Reading and Writing Datasets

This section contains a number of recipes for reading and writing datasets. Datasets are a collection of one or more files containing tabular data.

Read a Partitioned Dataset

The individual data files that make up a dataset will often be distributed across several different directories according to some kind of partitioning scheme.

This simplifies management of the data and also allows for partial reads of the dataset by inspecting the file paths and utilizing the guarantees provided by the partitioning scheme.

This recipe demonstrates the basics of reading a partitioned dataset. First let us inspect our data:

A listing of files in our dataset
const std::string& directory_base = airquality_basedir;

// Create a filesystem
std::shared_ptr<arrow::fs::LocalFileSystem> fs =
    std::make_shared<arrow::fs::LocalFileSystem>();

// Create a file selector which describes which files are part of
// the dataset.  This selector performs a recursive search of a base
// directory which is typical with partitioned datasets.  You can also
// create a dataset from a list of one or more paths.
arrow::fs::FileSelector selector;
selector.base_dir = directory_base;
selector.recursive = true;

// List out the files so we can see how our data is partitioned.
// This step is not necessary for reading a dataset
ARROW_ASSIGN_OR_RAISE(std::vector<arrow::fs::FileInfo> file_infos,
                      fs->GetFileInfo(selector));
int num_printed = 0;
for (const auto& path : file_infos) {
  if (path.IsFile()) {
    rout << path.path().substr(directory_base.size()) << std::endl;
    if (++num_printed == 10) {
      rout << "..." << std::endl;
      break;
    }
  }
}
Code Output
/Month=8/Day=15/chunk-0.parquet
/Month=8/Day=20/chunk-0.parquet
/Month=8/Day=24/chunk-0.parquet
/Month=8/Day=23/chunk-0.parquet
/Month=8/Day=16/chunk-0.parquet
/Month=8/Day=13/chunk-0.parquet
/Month=8/Day=25/chunk-0.parquet
/Month=8/Day=18/chunk-0.parquet
/Month=8/Day=1/chunk-0.parquet
/Month=8/Day=17/chunk-0.parquet
...

Note

This partitioning scheme of key=value is referred to as “hive” partitioning within Arrow.

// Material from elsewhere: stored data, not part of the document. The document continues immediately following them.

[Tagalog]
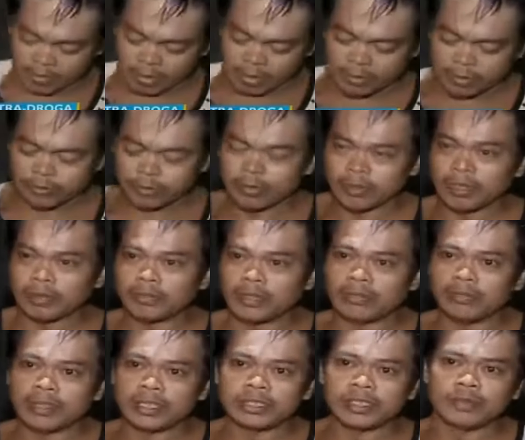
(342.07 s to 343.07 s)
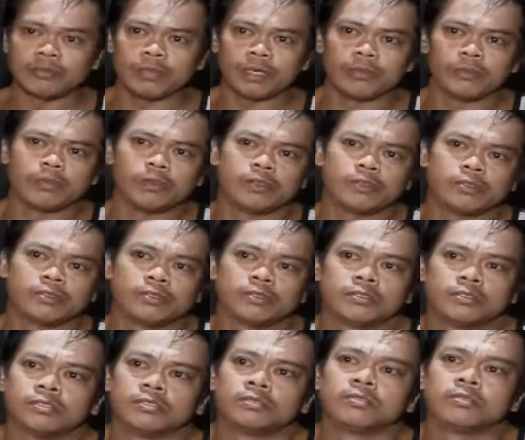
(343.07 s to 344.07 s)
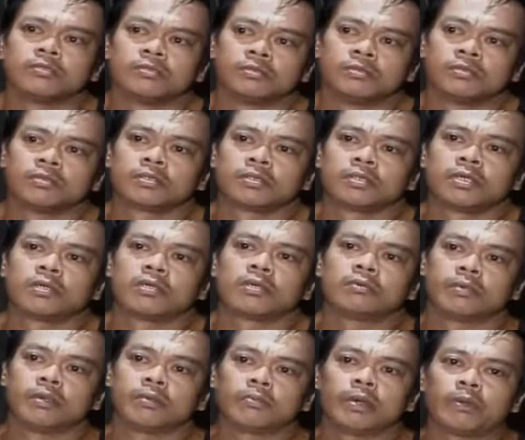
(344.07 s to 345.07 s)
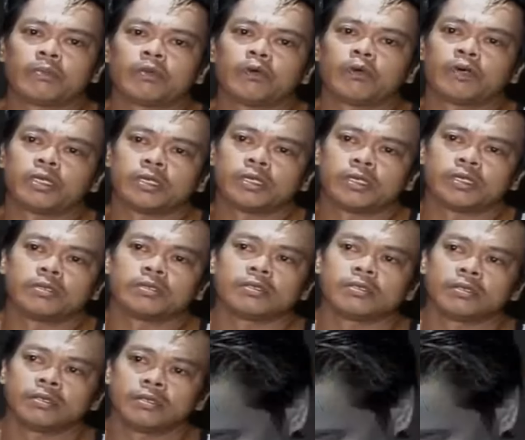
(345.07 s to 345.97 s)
Ginagamit ko po yan pampasipag po. Pampasipag? Pampapogi.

Now that we have a filesystem and a selector we can go ahead and create a dataset. To do this we need to pick a format and a partitioning scheme. Once we have all of the pieces we need we can create an arrow::dataset::Dataset instance.

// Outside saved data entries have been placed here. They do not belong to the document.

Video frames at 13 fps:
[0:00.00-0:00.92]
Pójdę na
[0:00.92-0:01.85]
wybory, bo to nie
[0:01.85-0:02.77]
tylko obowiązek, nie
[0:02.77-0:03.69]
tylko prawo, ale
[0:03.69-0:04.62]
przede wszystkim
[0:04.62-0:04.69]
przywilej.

Creating an arrow::dataset::Dataset instance
// Create a file format which describes the format of the files.
// Here we specify we are reading parquet files.  We could pick a different format
// such as Arrow-IPC files or CSV files or we could customize the parquet format with
// additional reading & parsing options.
std::shared_ptr<arrow::dataset::ParquetFileFormat> format =
    std::make_shared<arrow::dataset::ParquetFileFormat>();

// Create a partitioning factory.  A partitioning factory will be used by a dataset
// factory to infer the partitioning schema from the filenames.  All we need to
// specify is the flavor of partitioning which, in our case, is "hive".
//
// Alternatively, we could manually create a partitioning scheme from a schema.  This
// is typically not necessary for hive partitioning as inference works well.
std::shared_ptr<arrow::dataset::PartitioningFactory> partitioning_factory =
    arrow::dataset::HivePartitioning::MakeFactory();

arrow::dataset::FileSystemFactoryOptions options;
options.partitioning = partitioning_factory;

// Create a dataset factory
ARROW_ASSIGN_OR_RAISE(
    std::shared_ptr<arrow::dataset::DatasetFactory> dataset_factory,
    arrow::dataset::FileSystemDatasetFactory::Make(fs, selector, format, options));

// Create the dataset, this will scan the dataset directory to find all the files
// and may scan some file metadata in order to determine the dataset schema.
ARROW_ASSIGN_OR_RAISE(std::shared_ptr<arrow::dataset::Dataset> dataset,
                      dataset_factory->Finish());

rout << "We discovered the following schema for the dataset:" << std::endl
     << std::endl
     << dataset->schema()->ToString() << std::endl;
Code Output
We discovered the following schema for the dataset:

Ozone: int32
Solar.R: int32
Wind: double
Temp: int32
Month: int32
Day: int32

Once we have a dataset object we can read in the data. Reading the data from a dataset is sometimes called “scanning” the dataset and the object we use to do this is an arrow::dataset::Scanner. The following snippet shows how to scan the entire dataset into an in-memory table:

Scanning a dataset into an arrow::Table
// Create a scanner
arrow::dataset::ScannerBuilder scanner_builder(dataset);
ARROW_RETURN_NOT_OK(scanner_builder.UseThreads(true));
ARROW_ASSIGN_OR_RAISE(std::shared_ptr<arrow::dataset::Scanner> scanner,
                      scanner_builder.Finish());

// Scan the dataset.  There are a variety of other methods available on the scanner as
// well
ARROW_ASSIGN_OR_RAISE(std::shared_ptr<arrow::Table> table, scanner->ToTable());
rout << "Read in a table with " << table->num_rows() << " rows and "
     << table->num_columns() << " columns";
Code Output
Read in a table with 153 rows and 6 columns